BACKGROUND
Modern cities are centralized around the car, with streets, avenues and highways pulsing through the city’s most central locations. They represent a network of barriers and potentials. In a shift to a public space city, these structures would undergo transformation. Some would be considered obsolete remnants of history whereas some would be readapted for a new purpose. This thesis aims to, in a speculative manner, investigate and visualize the potential of such transformation. The research is conducted through a series of spatial experiments with both general and site specific approaches. It investigates what inherent value these structures might hold when gradually transformed and how they can be imagined as catalyzers for new hybrid typologies and urban synergies.
GOTHENBURG HAS SEVERAL INFRASTRUCTURAL NODES THAT POTENTIALLY COULD BE TRANSFORMED AND UTILIZED AS URBAN RESOURCES.
METHOD
To imagine how these spatial potential could be released. I created a script that would gradually reduce and dissolve the previously observed obsolete infrastructure typologies. The script is a parametric model with the ability to represent different infrastructural settings in terms of dimension parameters.

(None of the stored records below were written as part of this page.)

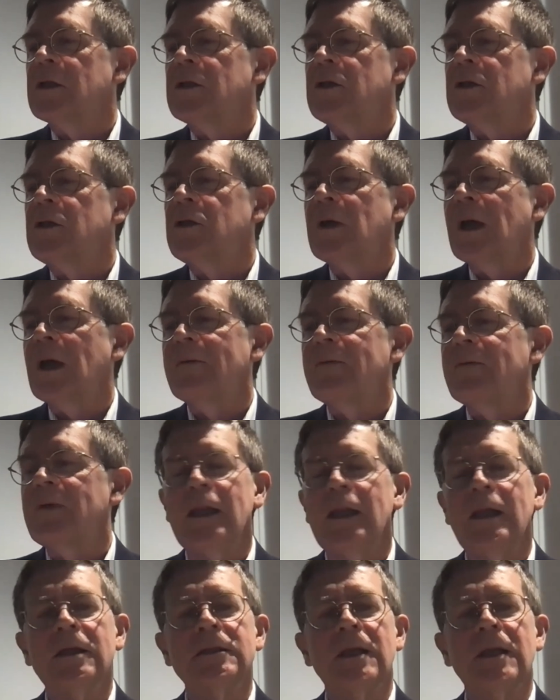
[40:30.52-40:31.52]
you have
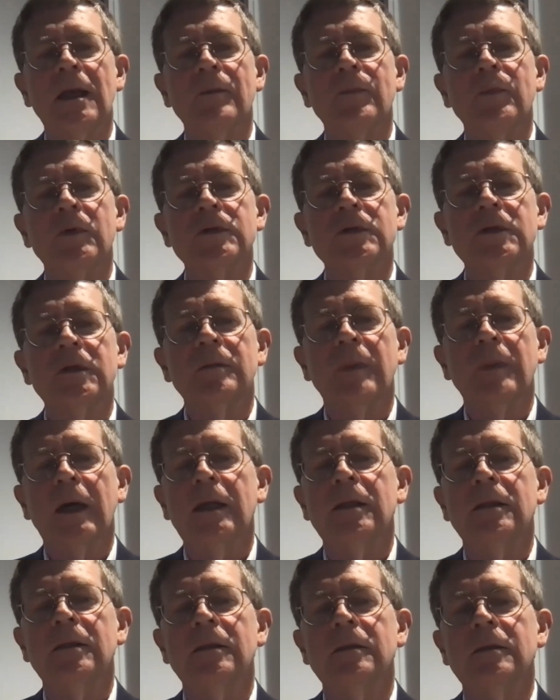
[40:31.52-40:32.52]
any examples you
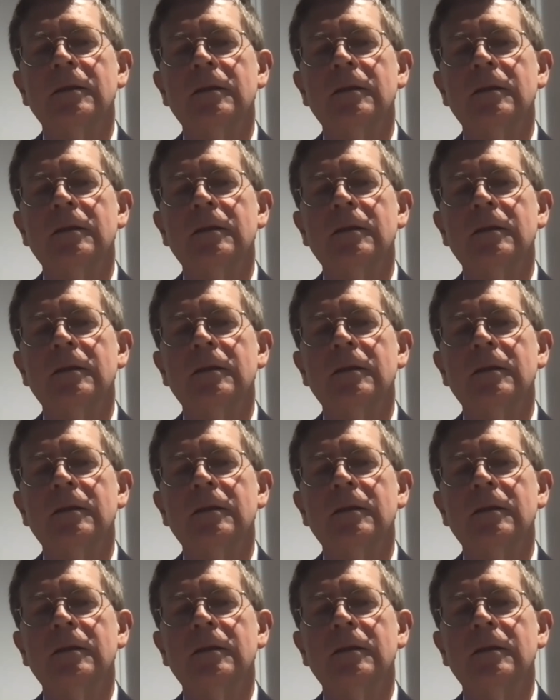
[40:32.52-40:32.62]
might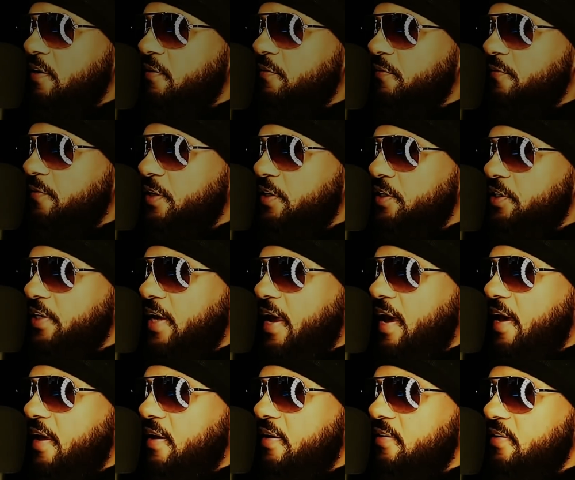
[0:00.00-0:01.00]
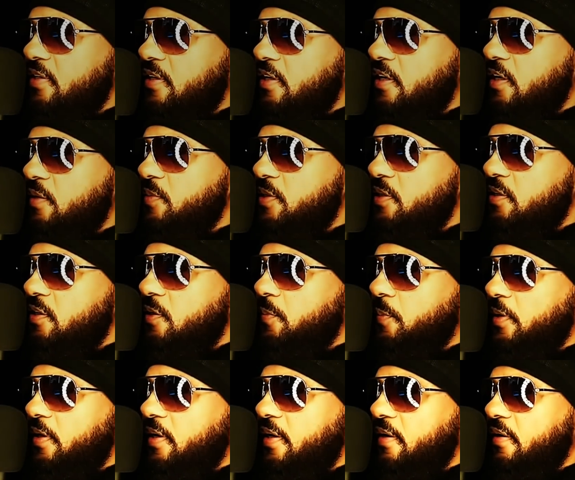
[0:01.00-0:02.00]
to fish adage comes into
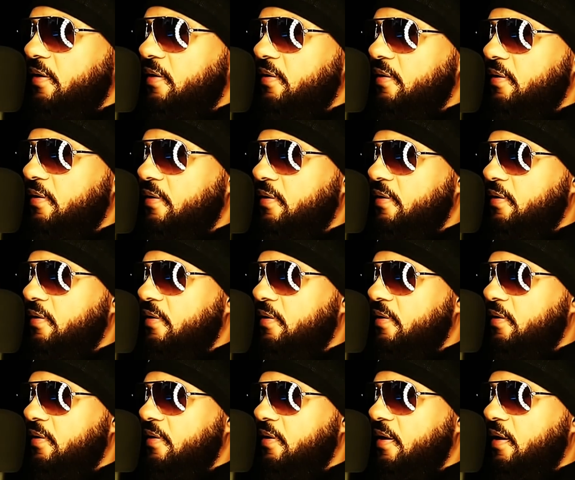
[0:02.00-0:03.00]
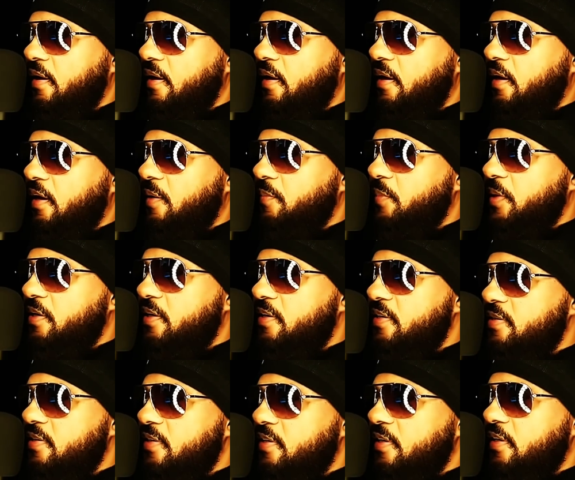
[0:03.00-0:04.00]
play and
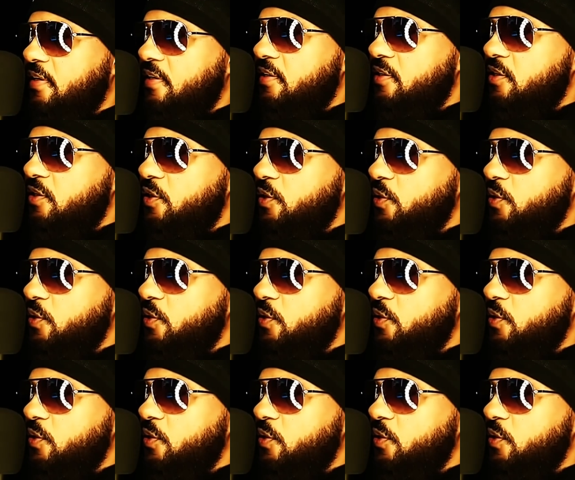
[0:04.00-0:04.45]
because it is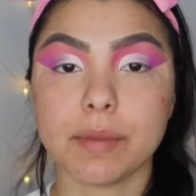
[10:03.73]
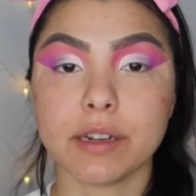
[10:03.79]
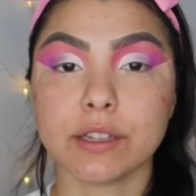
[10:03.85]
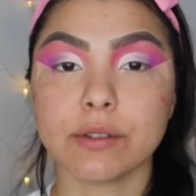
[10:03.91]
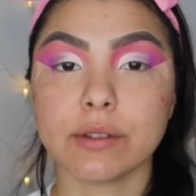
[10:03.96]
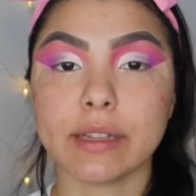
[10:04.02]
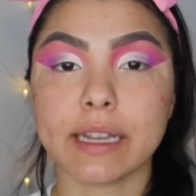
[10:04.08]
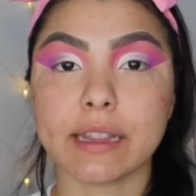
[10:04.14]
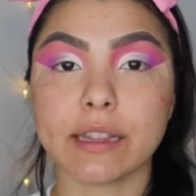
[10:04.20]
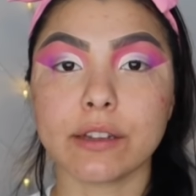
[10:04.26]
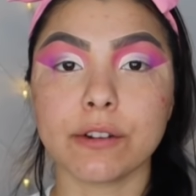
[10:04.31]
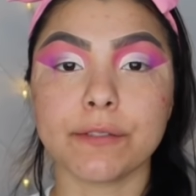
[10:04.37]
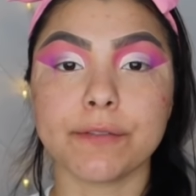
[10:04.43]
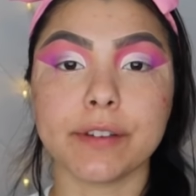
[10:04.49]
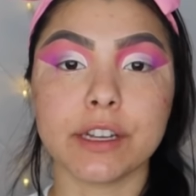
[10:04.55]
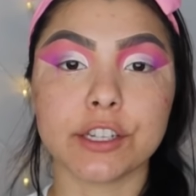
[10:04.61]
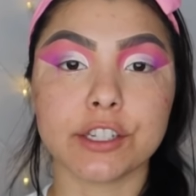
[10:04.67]
gonna do like little
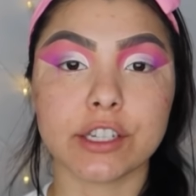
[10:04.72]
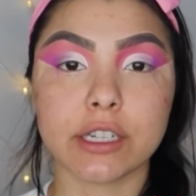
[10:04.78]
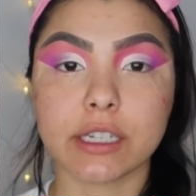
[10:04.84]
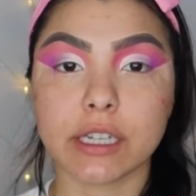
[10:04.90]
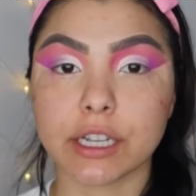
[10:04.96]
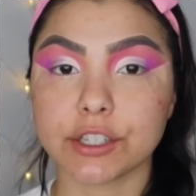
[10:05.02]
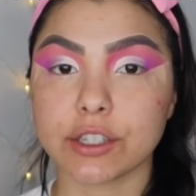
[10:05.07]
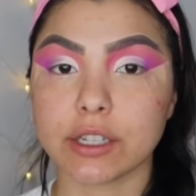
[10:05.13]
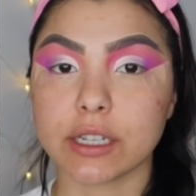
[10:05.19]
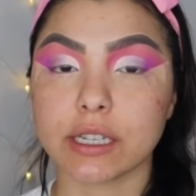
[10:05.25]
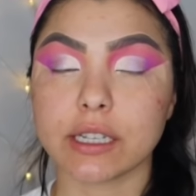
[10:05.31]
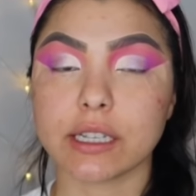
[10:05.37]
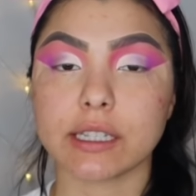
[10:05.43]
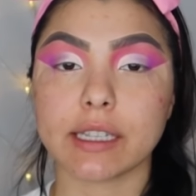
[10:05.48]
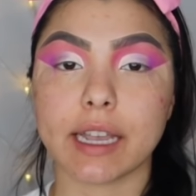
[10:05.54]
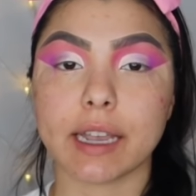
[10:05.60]
finishing touches,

AND EVENTUALLY HOW THE OBSERVED SPATIAL ELEMENTS COULD BE USED TO HOST NEW URBAN FUNCTIONS AND ULTIMATELY BE PART OF A NEW URBAN HYBRID TYPOLOGIES
DESIGN APPLICATION
The gained knowledge, transformation strategies and mapping of a local sample site were here combined resulting in a design application. The design application is a responsive hybrid typology hosted on the obsolete infrastructure remains. It aims to carefully restore, regenerate and add value to an urban area were infrastructure were once relentlessly imposed. It’s an investigation of how deconstruction and decay could be the primary catalyzer of change.